Les causes de cette tourmente sont nombreuses. Selon Emmanuel Pilloy, président de Le Relais France, l'augmentation des coûts du carburant rend les collectes de vêtements de plus en plus onéreuses, tandis que l'essor de la fast-fashion complique le recyclage. "Il y a dix ans, les vêtements avaient une meilleure qualité et une durée de vie plus longue, ce qui augmentait leur valeur lors de la revente. Aujourd'hui, de nombreux articles, souvent en synthétique, se recyclent mal et coûtent cher à se débarrasser. Nous faisons face à des frais à tous les stades : collecte, tri et séparation," a-t-il déclaré.

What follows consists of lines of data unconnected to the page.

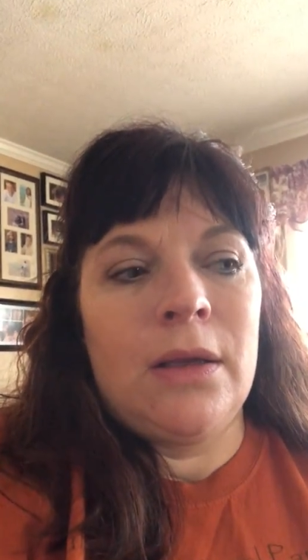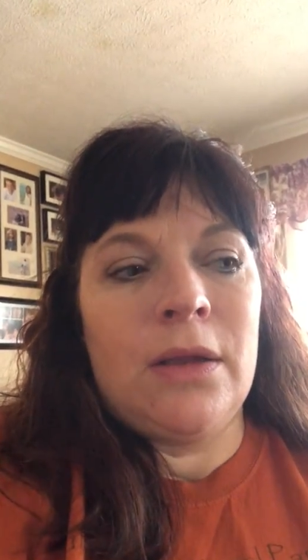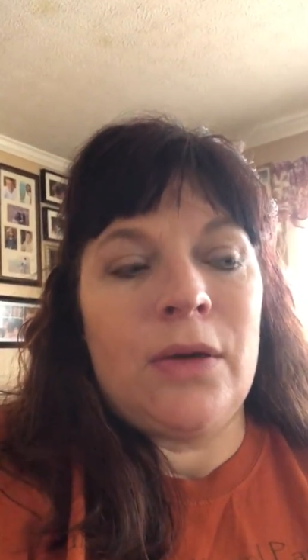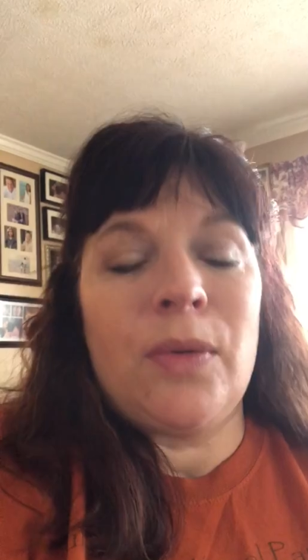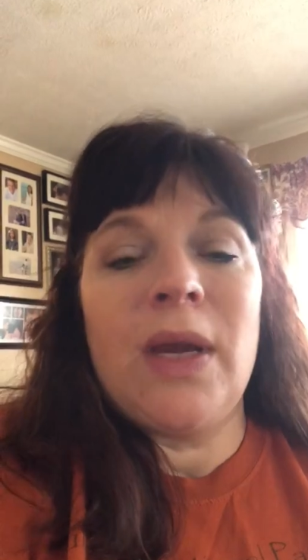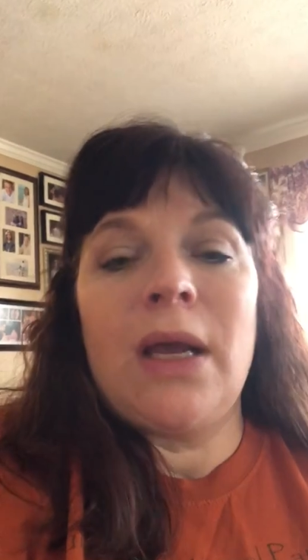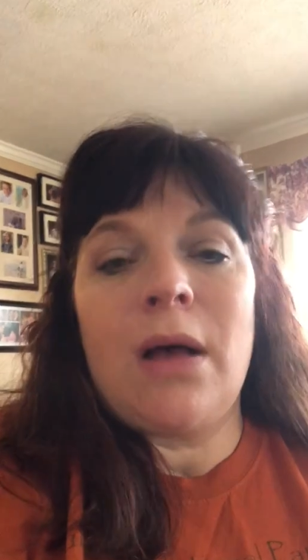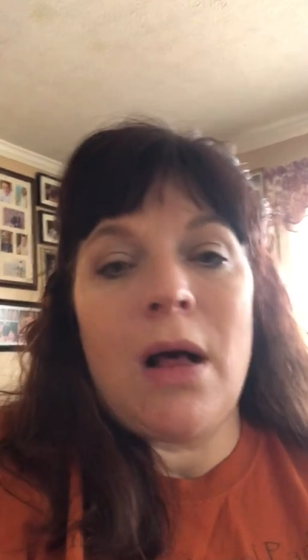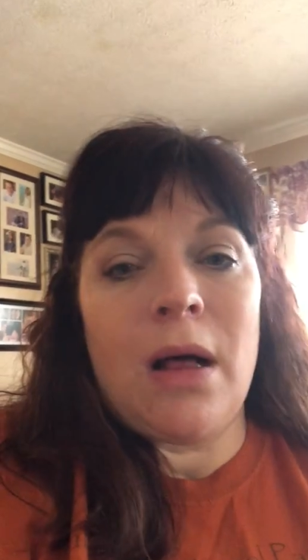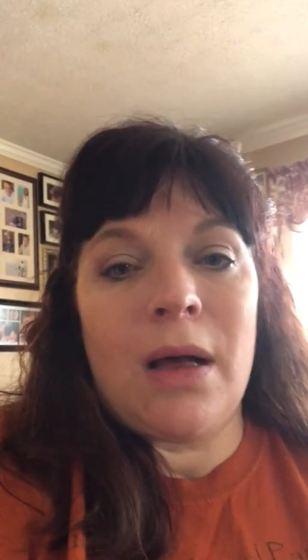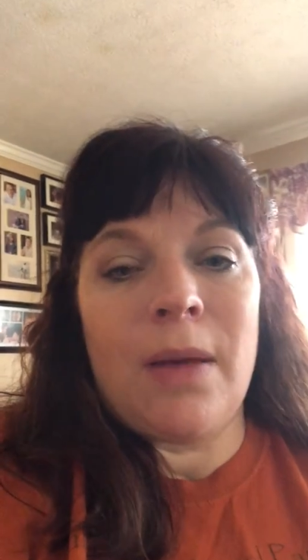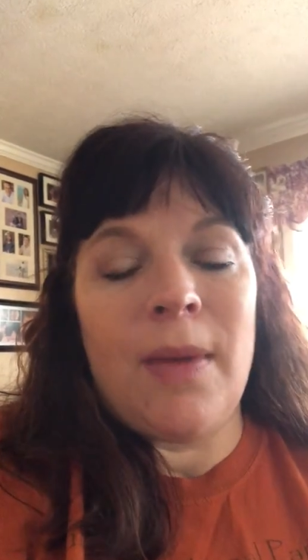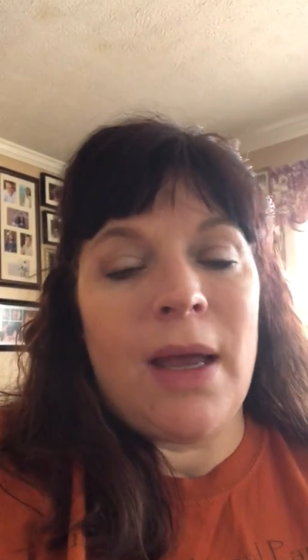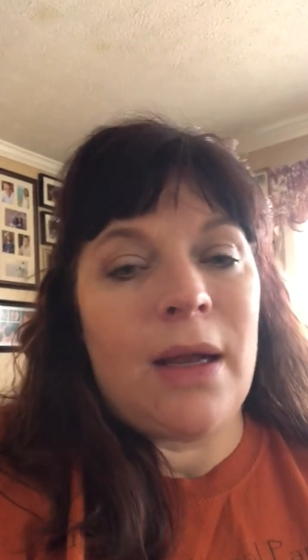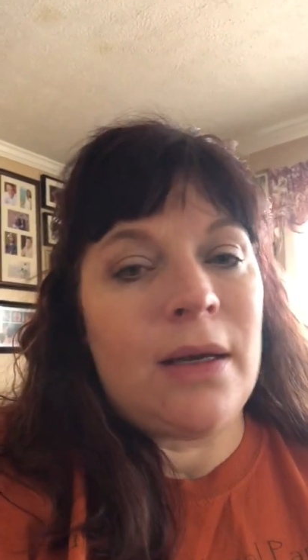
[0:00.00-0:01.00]
the recall
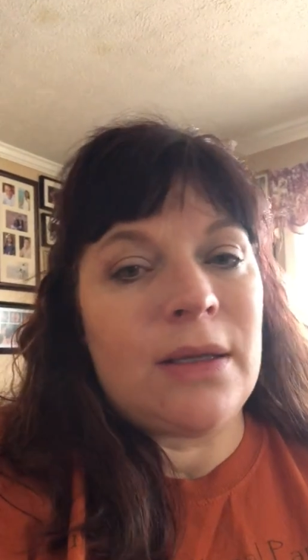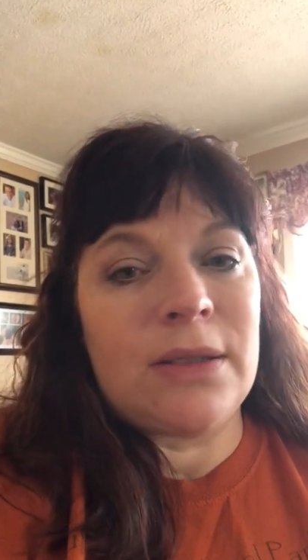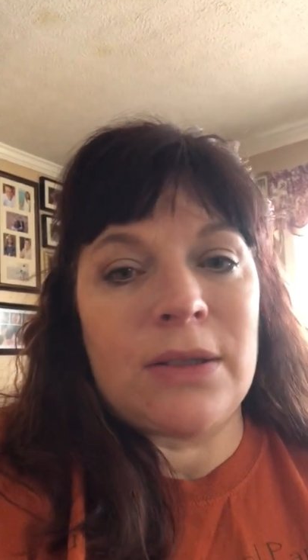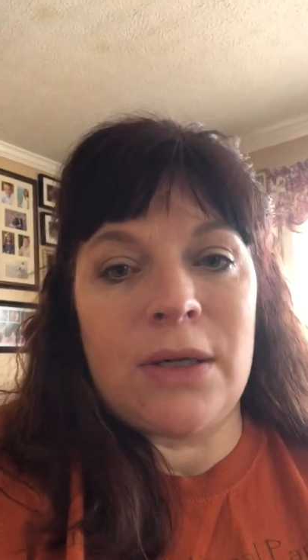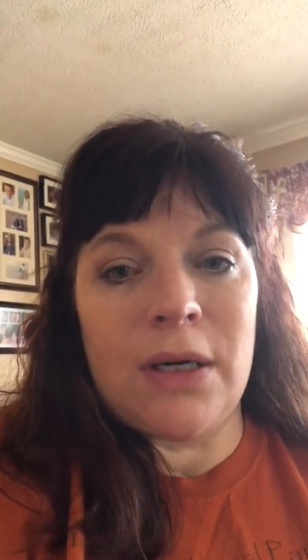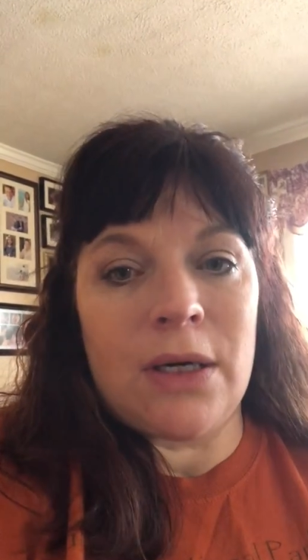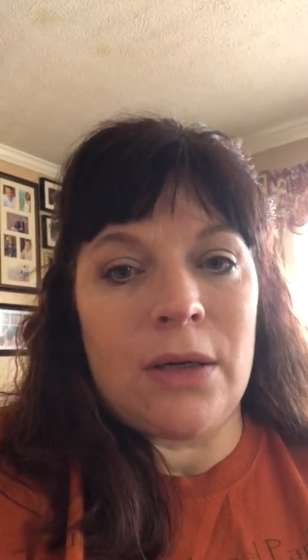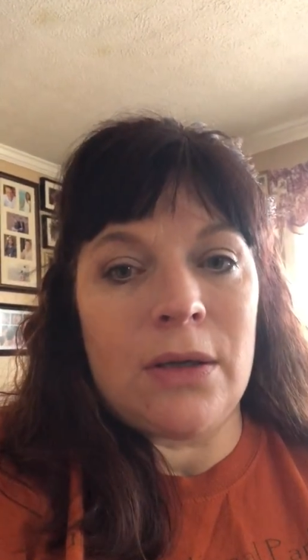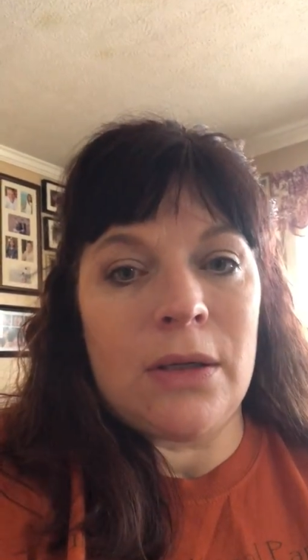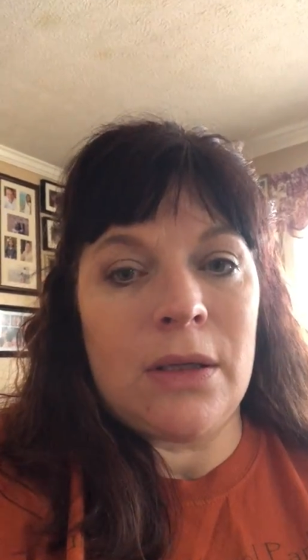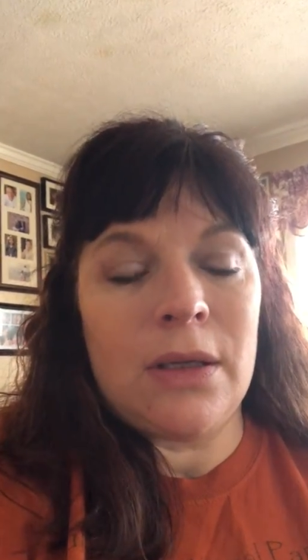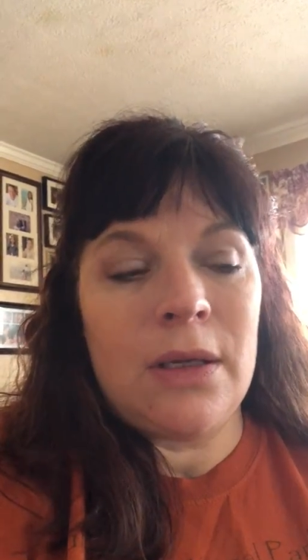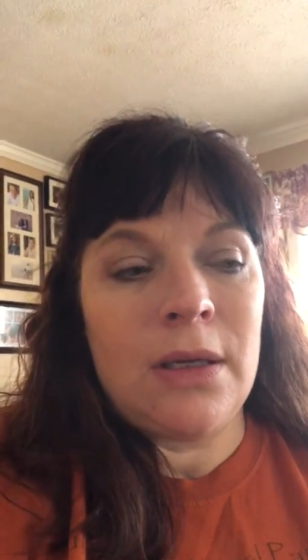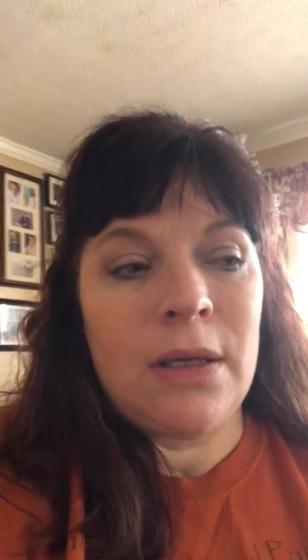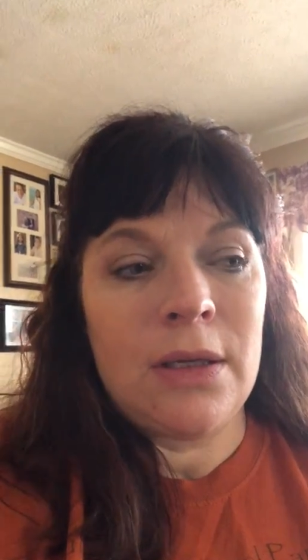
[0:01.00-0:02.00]
command is
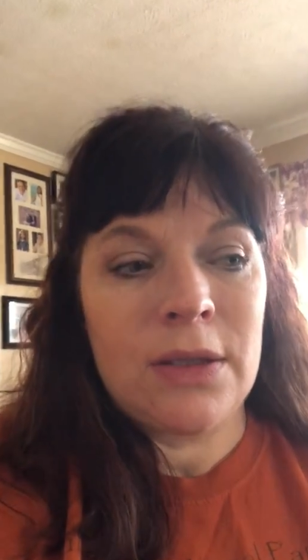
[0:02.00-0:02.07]
critical.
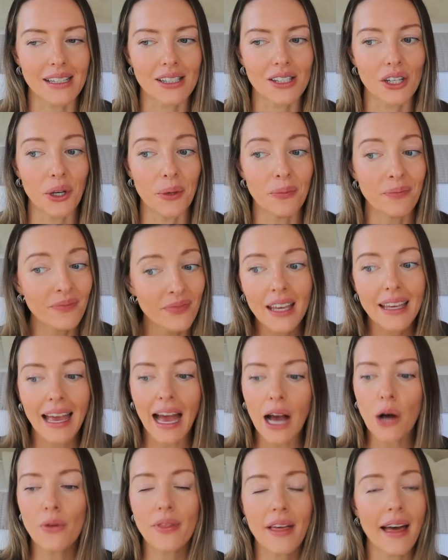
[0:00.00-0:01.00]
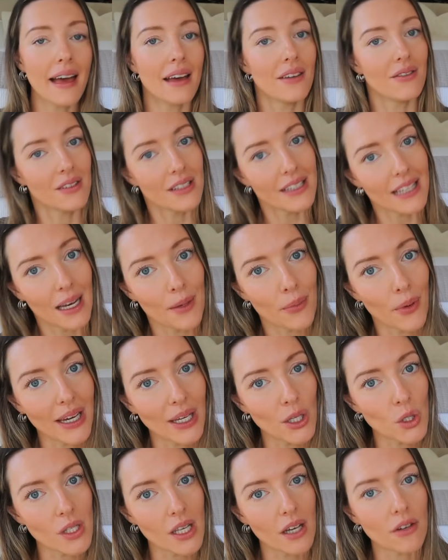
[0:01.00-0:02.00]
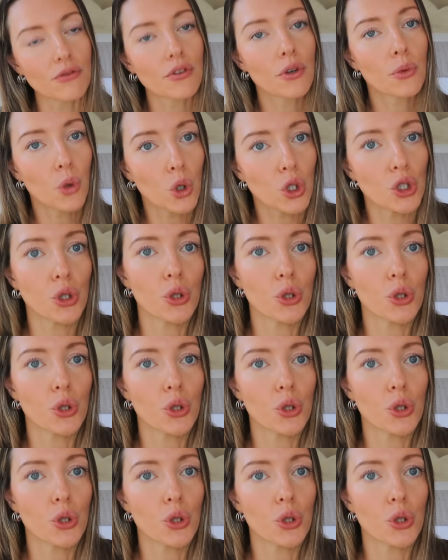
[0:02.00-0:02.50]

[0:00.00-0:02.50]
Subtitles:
So get out there and celebrate yourself, reward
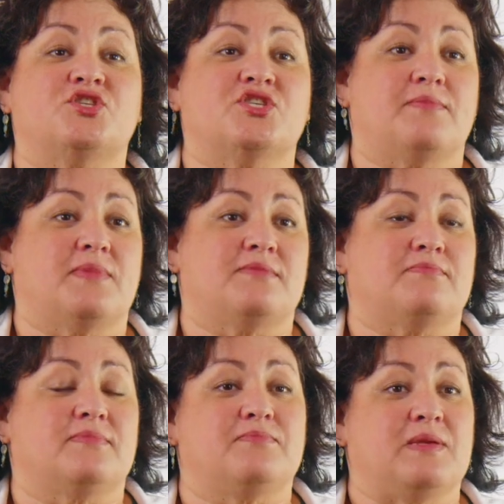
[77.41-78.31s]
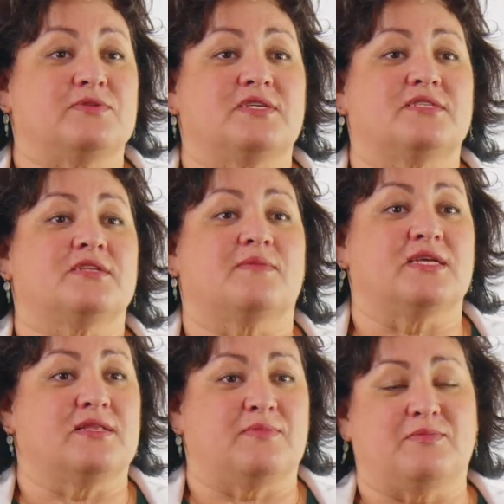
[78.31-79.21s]
It's a gem and people need to
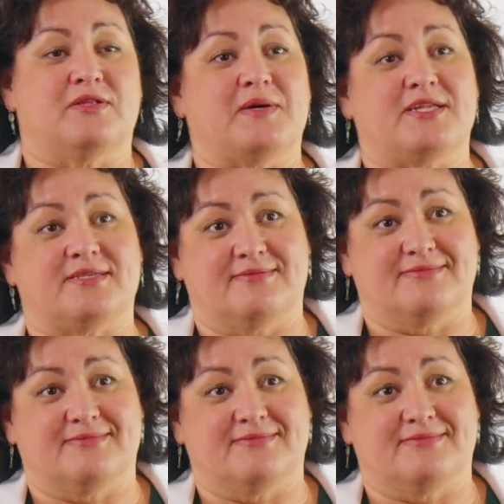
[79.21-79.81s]
stop telling people about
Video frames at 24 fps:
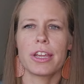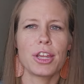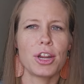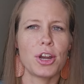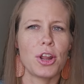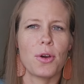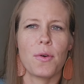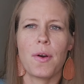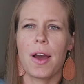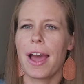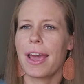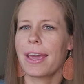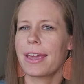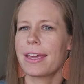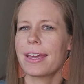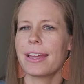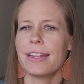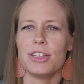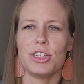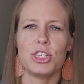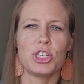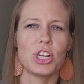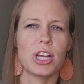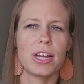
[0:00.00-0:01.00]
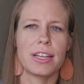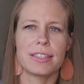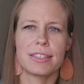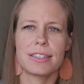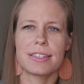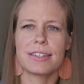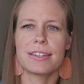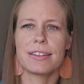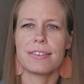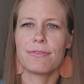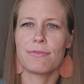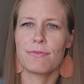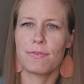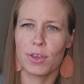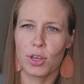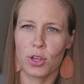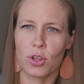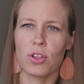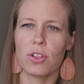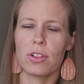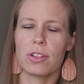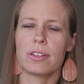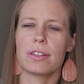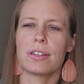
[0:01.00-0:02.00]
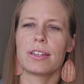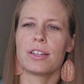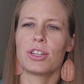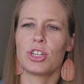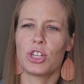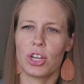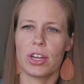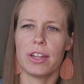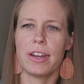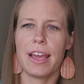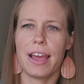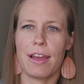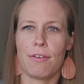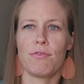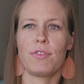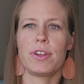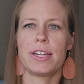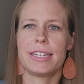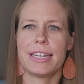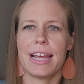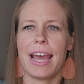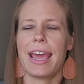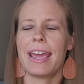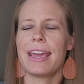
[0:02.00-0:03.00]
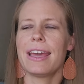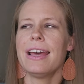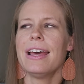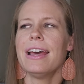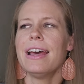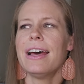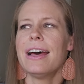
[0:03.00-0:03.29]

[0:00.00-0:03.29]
you know, I can just feel good every day.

Emmanuel Pilloy a également souligné que la fast-fashion affecte directement les revenus générés par la revente. "Un article vendu neuf à 20 € peut être revendu à 4 € en seconde main. Si un vêtement neuf ne coûte que 3 €, sa valeur de revente chute à 0,50 €. Cela réduit donc considérablement la rentabilité de notre activité de réemploi," expliqua-t-il.
Ces difficultés ne sont pas isolées. D'autres acteurs du secteur partagent des préoccupations similaires face à une concurrence accrue et à une diminution de la valeur des vêtements d'occasion, comme le souligne une enquête récente de France 3. La nécessité de repenser le modèle économique devient donc urgente.